[Stored items from a collection]
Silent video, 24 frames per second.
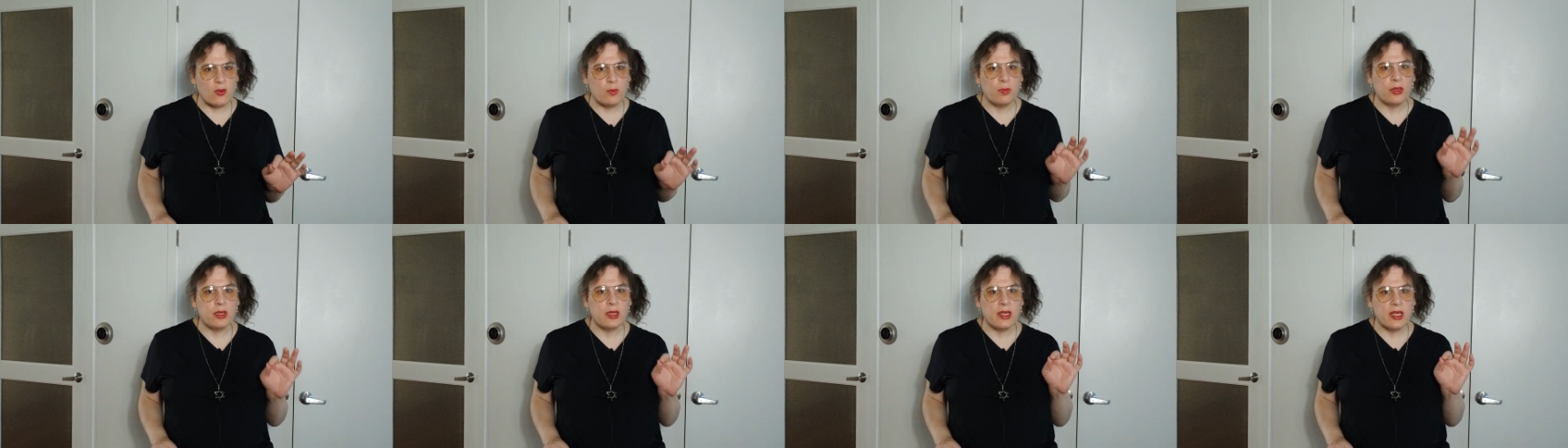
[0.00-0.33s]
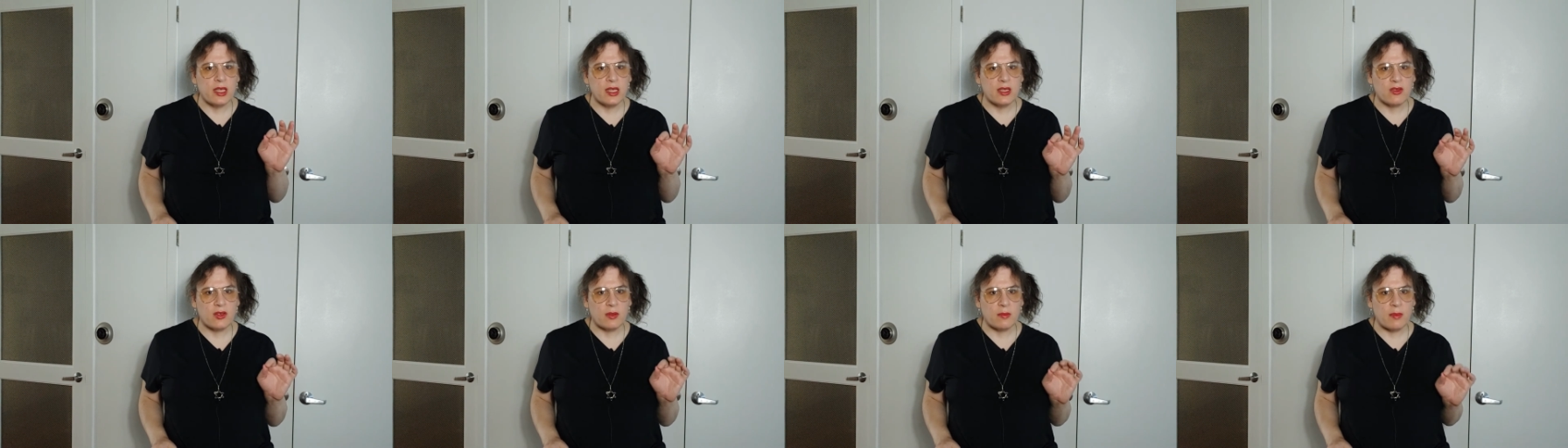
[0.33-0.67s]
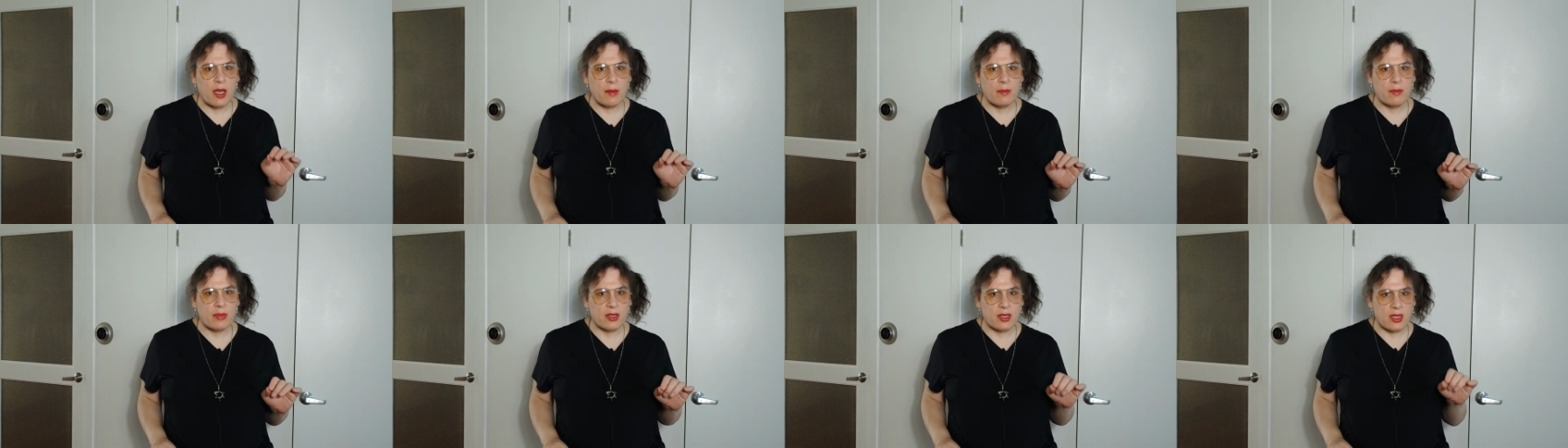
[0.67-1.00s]
please
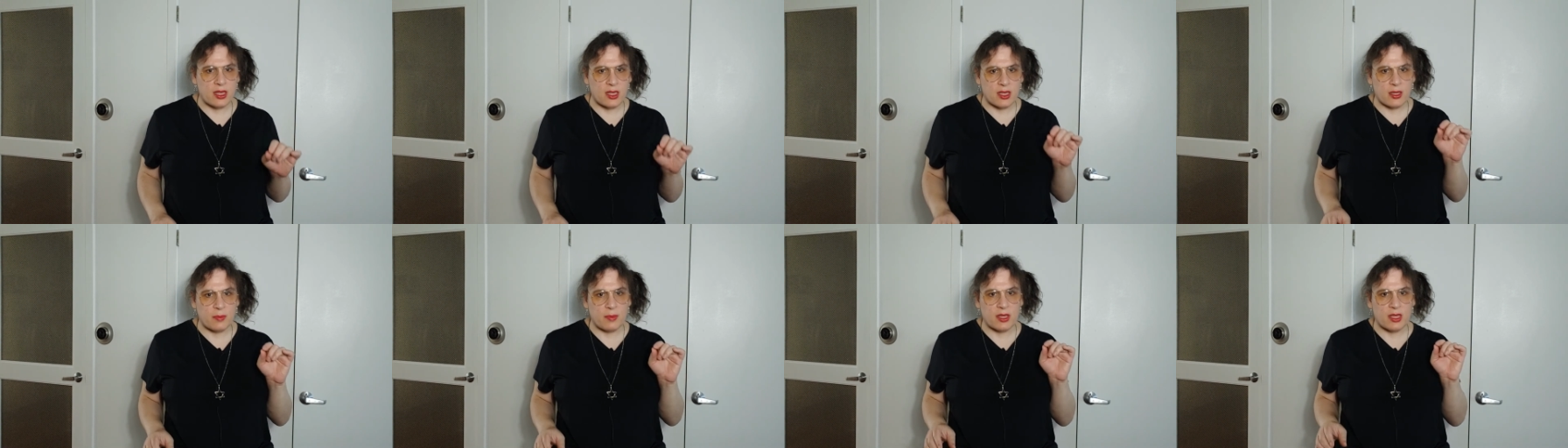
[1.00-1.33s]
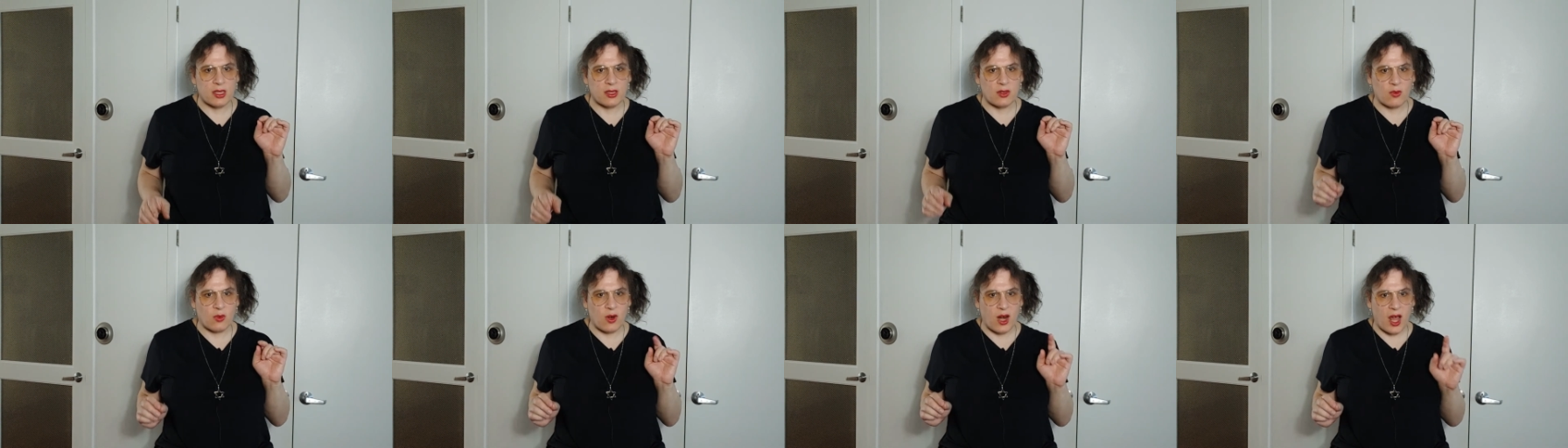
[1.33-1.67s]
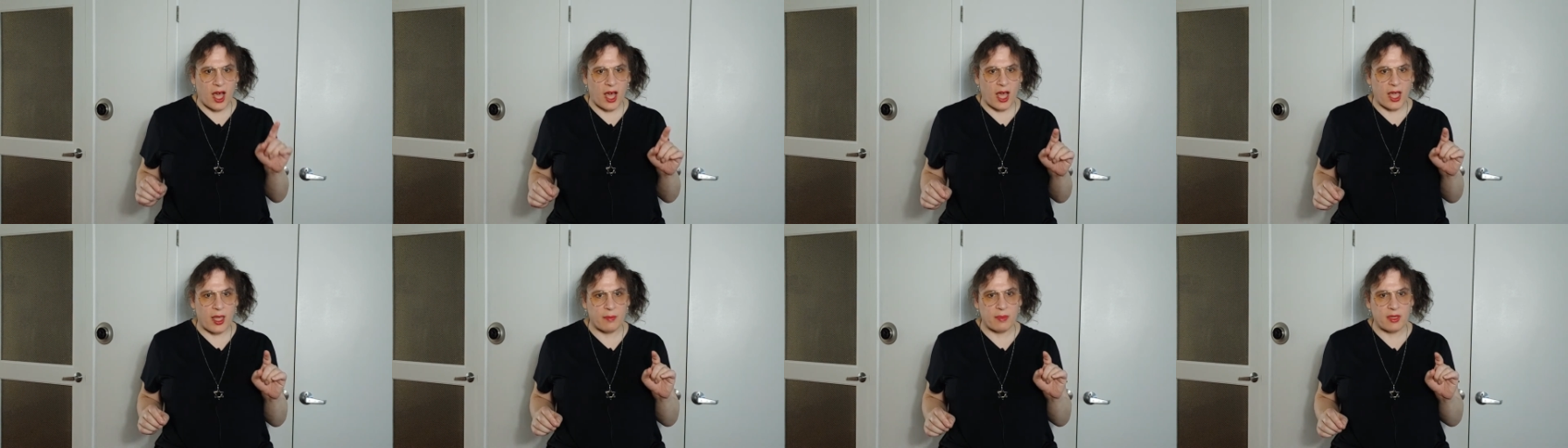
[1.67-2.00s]
remember to
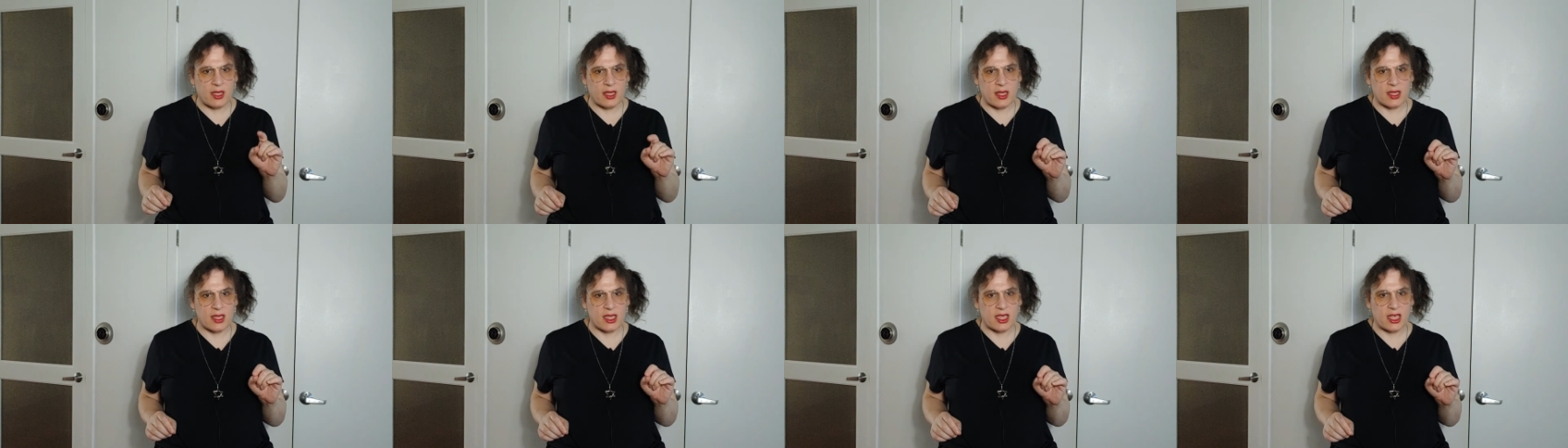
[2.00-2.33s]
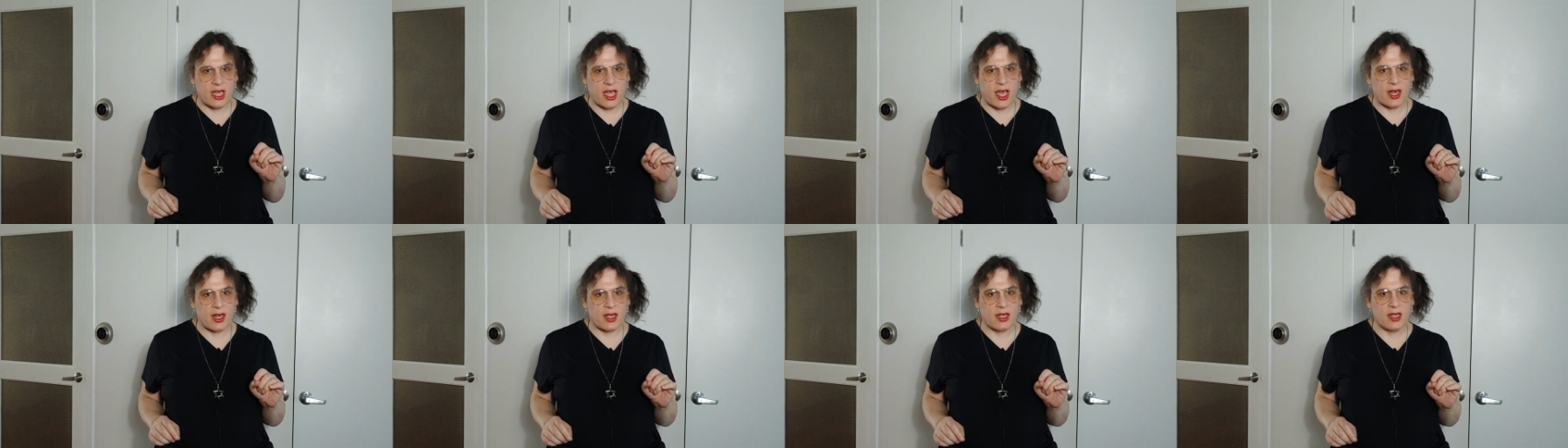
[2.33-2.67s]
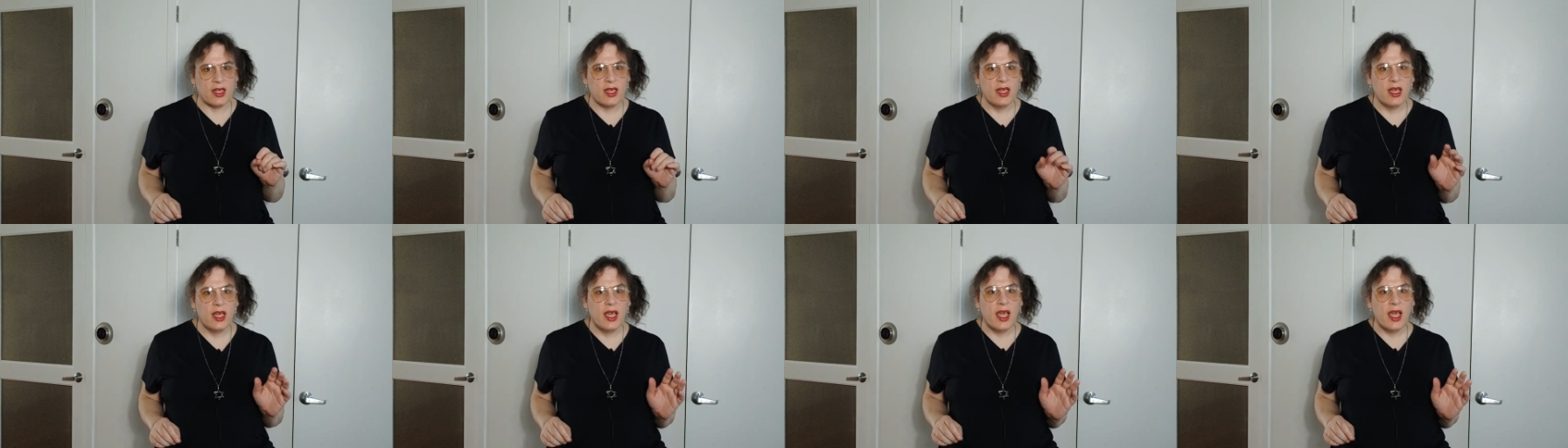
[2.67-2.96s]
subscribe to this channel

— INSTRUCTIONS TO FOLLOW —
Copy out the entries verbatim and leave the images out.

— TASK OUTPUT —
Silent video, 24 frames per second.
[0.00-0.33s]
[0.33-0.67s]
[0.67-1.00s]
please
[1.00-1.33s]
[1.33-1.67s]
[1.67-2.00s]
remember to
[2.00-2.33s]
[2.33-2.67s]
[2.67-2.96s]
subscribe to this channel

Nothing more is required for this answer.